Certaines sources avancent même que l’écart actuel se situe aux mêmes niveaux que lors de la bulle technologique du début des années 2000. Que s’était-il passé lors de l’éclatement de cette bulle ? Vous l’aurez probablement deviné:les petites capitalisations ont connu une surperformance importante pendant les cinq années suivantes.
Concentration élevée en techno
Un autre élément intéressant à considérer présentement est la concentration extrêmement élevée des indices dans les grandes entreprises technologiques, celles que plusieurs surnomment les sept magnifiques:Apple, Microsoft (MSFT, 388,47 $US), Amazon (AMZN, 154,62 $US), Alphabet (GOOGL, 142,65 $US), Meta Platforms (374,49 $US), Tesla (TSLA, 218,89 $US) et Nvidia (NVDA, 547,10 $US).
Deux professeurs de l’Université de Rotterdam se sont récemment penchés sur la concentration du marché boursier américain et de son effet sur l’écart de rendements entre les petites et grandes capitalisations. Leur étude, publiée en octobre 2023, indique qu’il faut remonter au début des années 1970 pour trouver un marché américain aussi concentré dans une poignée de grandes entreprises que ce que nous voyons actuellement.

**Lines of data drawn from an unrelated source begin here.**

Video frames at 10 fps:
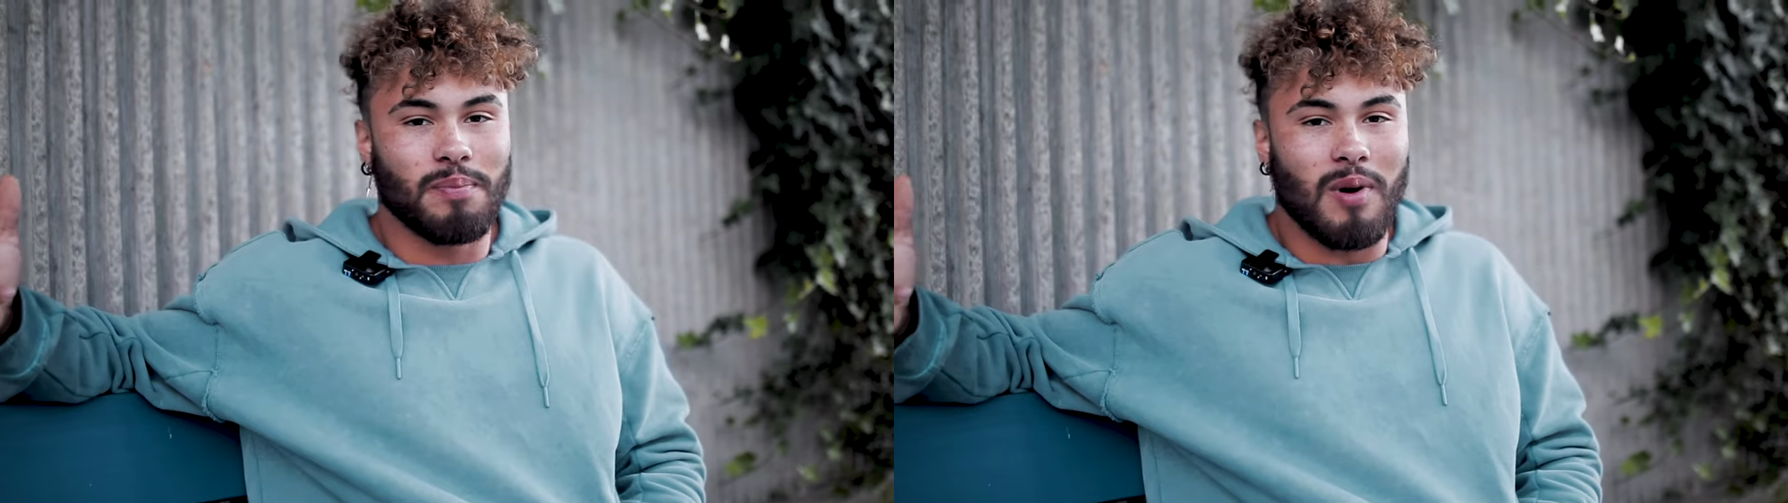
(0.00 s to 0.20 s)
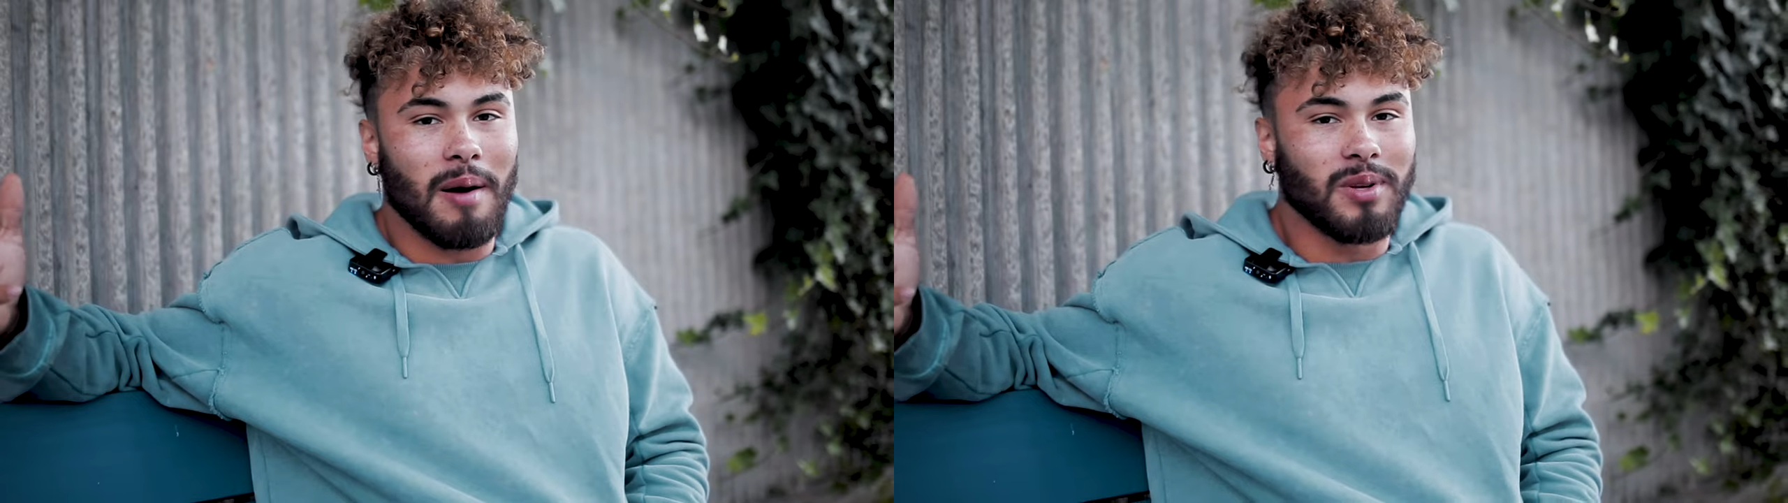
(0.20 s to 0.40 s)
is
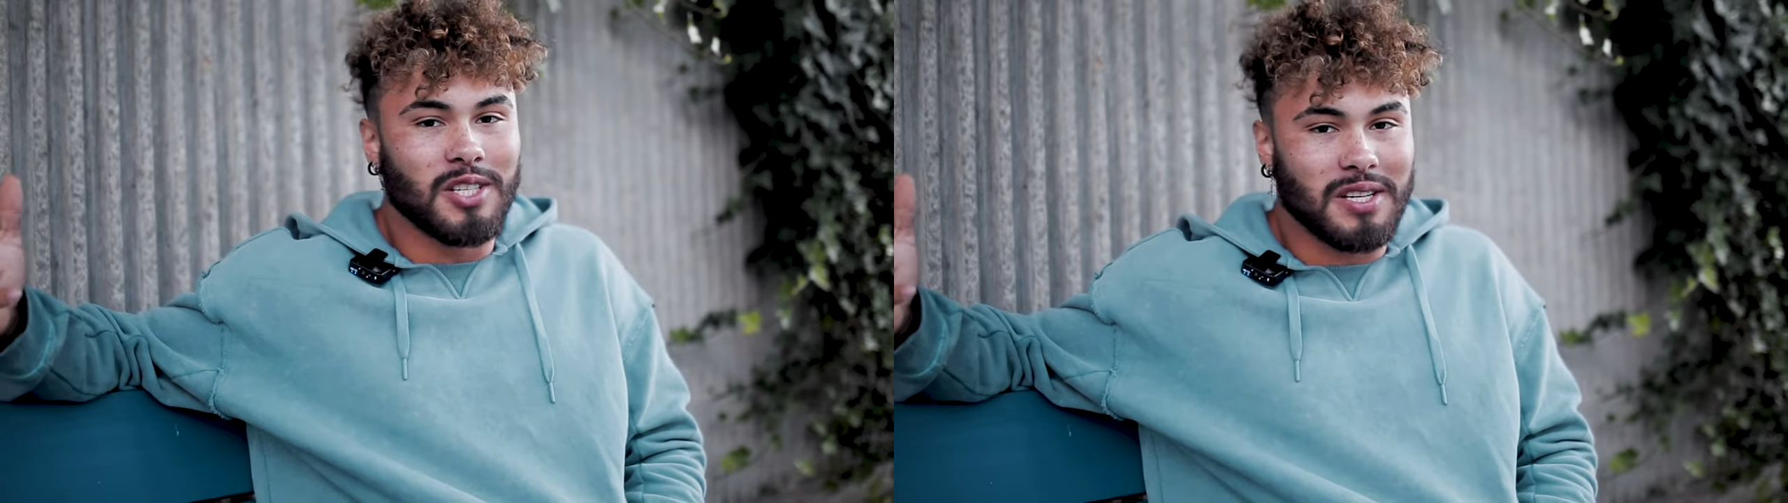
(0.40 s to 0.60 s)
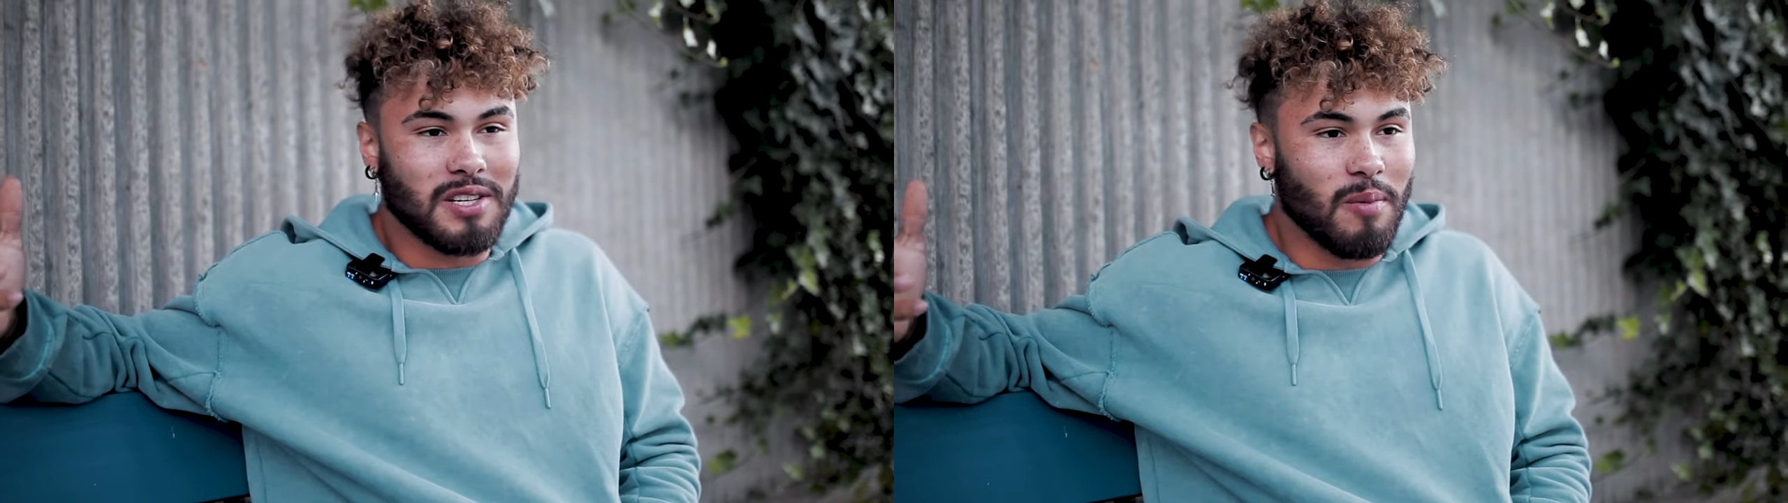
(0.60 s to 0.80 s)
probably
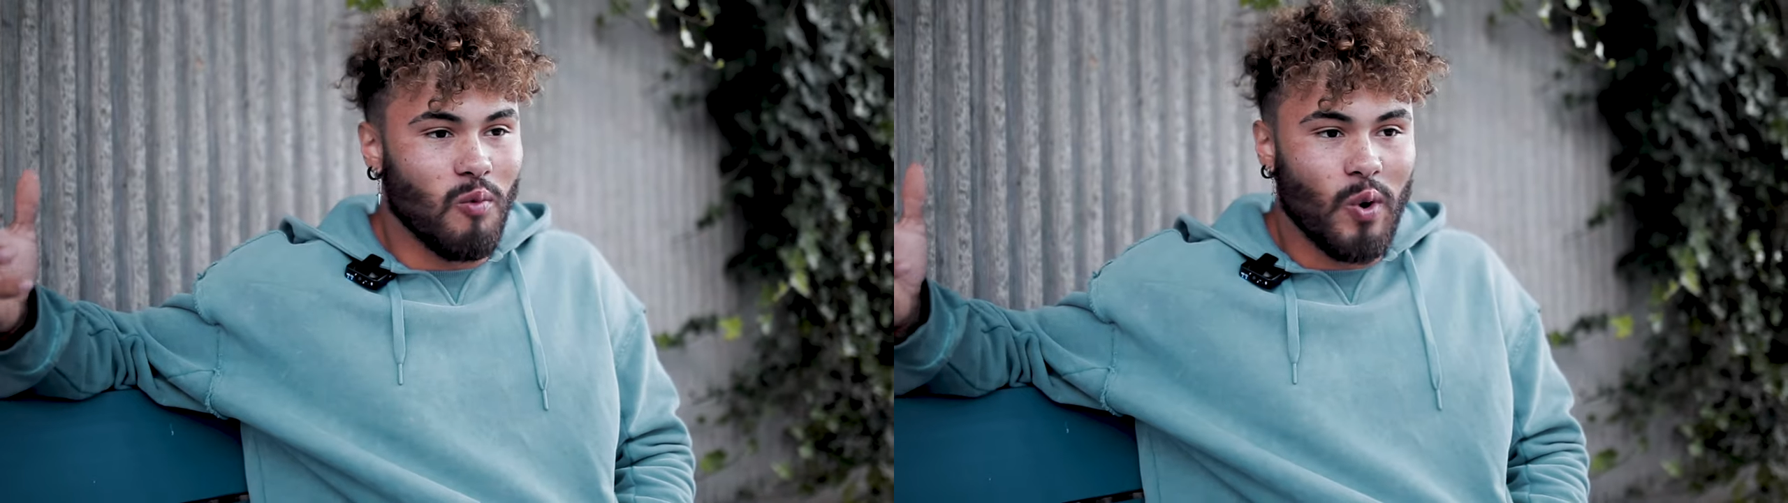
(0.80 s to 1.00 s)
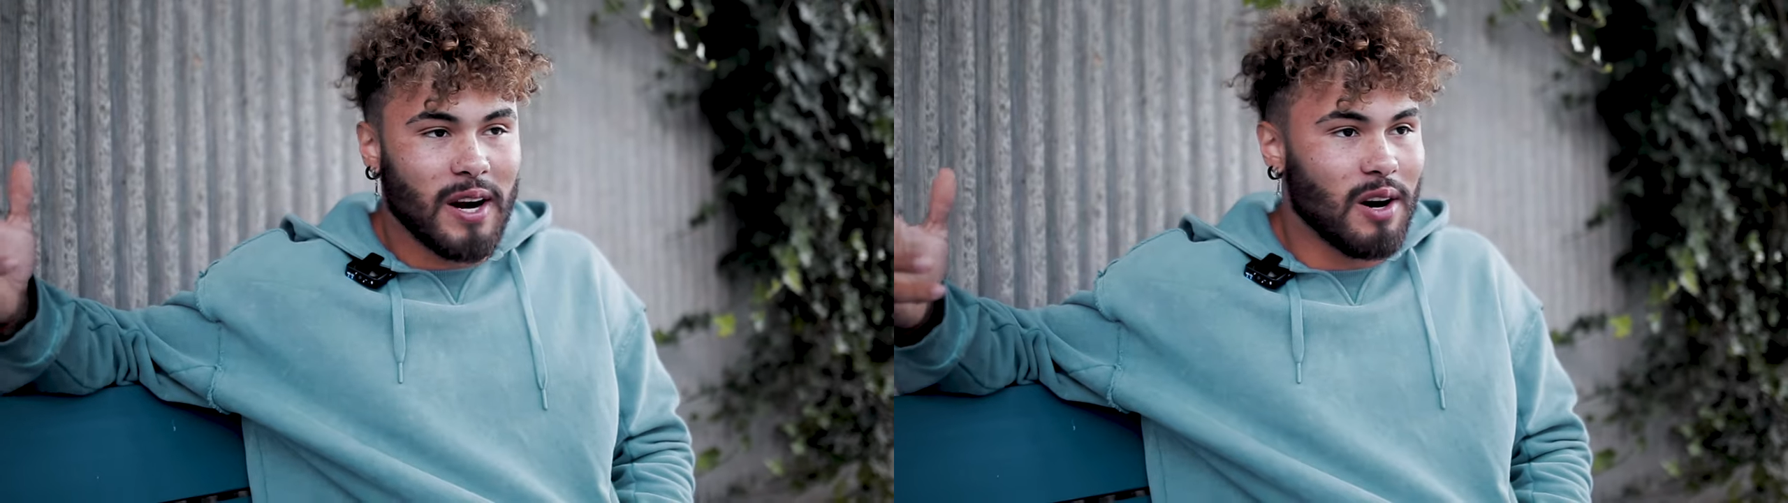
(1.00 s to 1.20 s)
just
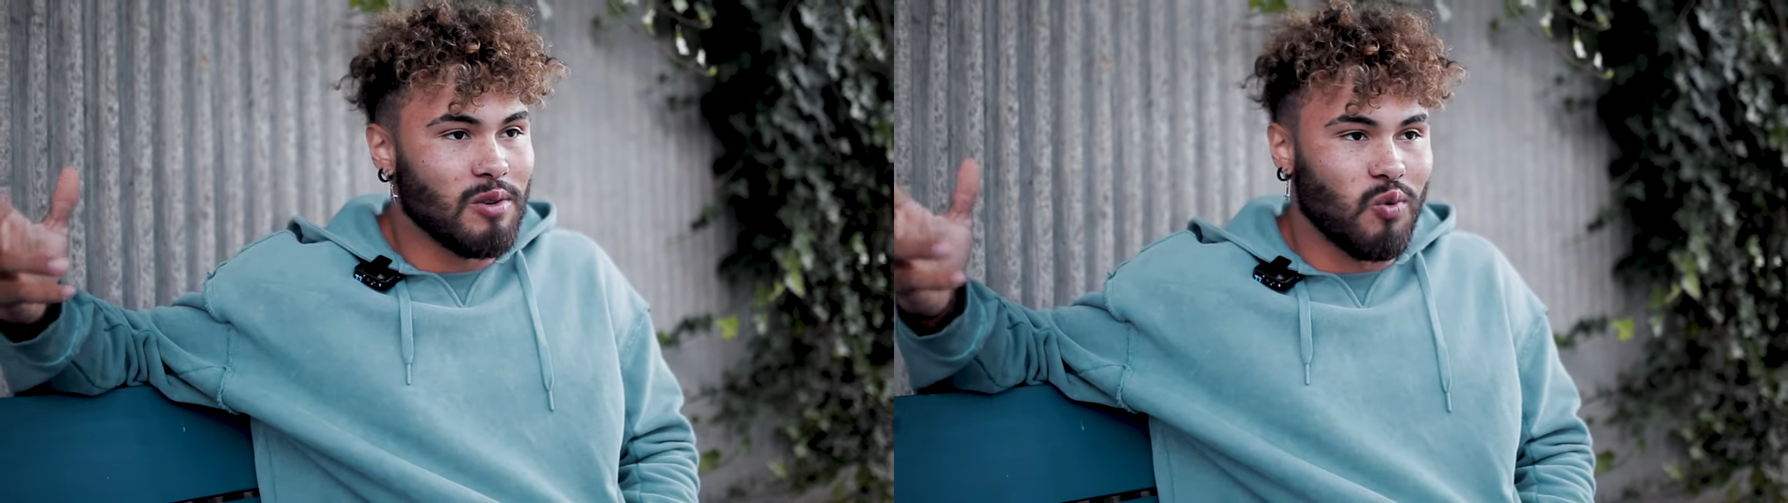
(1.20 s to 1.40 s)
some weird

Un niveau de concentration élevé a pour effet de réduire le capital alloué aux petites entreprises, et donc de rendre leurs valorisations plus attrayantes. Évidemment, lorsque les valorisations sont attrayantes, les rendements potentiels sont alors plus élevés dans l’avenir.
Il est cependant impossible de garantir que la sous-performance des sept dernières années ne va pas se poursuivre pour les petites capitalisations. Une avenue potentielle pour réaliser la pleine valeur de ces titres sous-évalués se trouve du côté des acquisitions. Au cours des derniers mois, nous avons vu une hausse marquée du nombre de transactions dans le secteur des microcaps canadiennes. Les sociétés de capital-investissement américaines ont notamment été très actives dans le marché québécois en procédant entre autres aux acquisitions de H2O Innovation, Logistec et OpSens, offrant au passage des primes substantielles aux actionnaires de ces entreprises.
Si les investisseurs boursiers ne reconnaissent pas les excellentes occasions qu’ils ont sous le nez, d’autres entités vont s’en charger et en tirer avantage. Les investisseurs canadiens pourraient profiter d’une vague d’acquisitions et de privatisations, gracieuseté de nos voisins du Sud. Bien que les micros et les petites capitalisations se négocient actuellement à des valorisations attrayantes, autant en absolu qu’en comparaison aux grandes capitalisations, il reste difficile de déterminer à quel moment nous verrons un renversement de tendance. C’est pourquoi nous continuons de privilégier une construction de portefeuille bien diversifiée.
Cela dit, les microcaps représentent selon nous un ajout fort intéressant à un portefeuille autant pour ses avantages de diversification que pour les rendements élevés que la catégorie d’actifs pourrait offrir au cours des années à venir.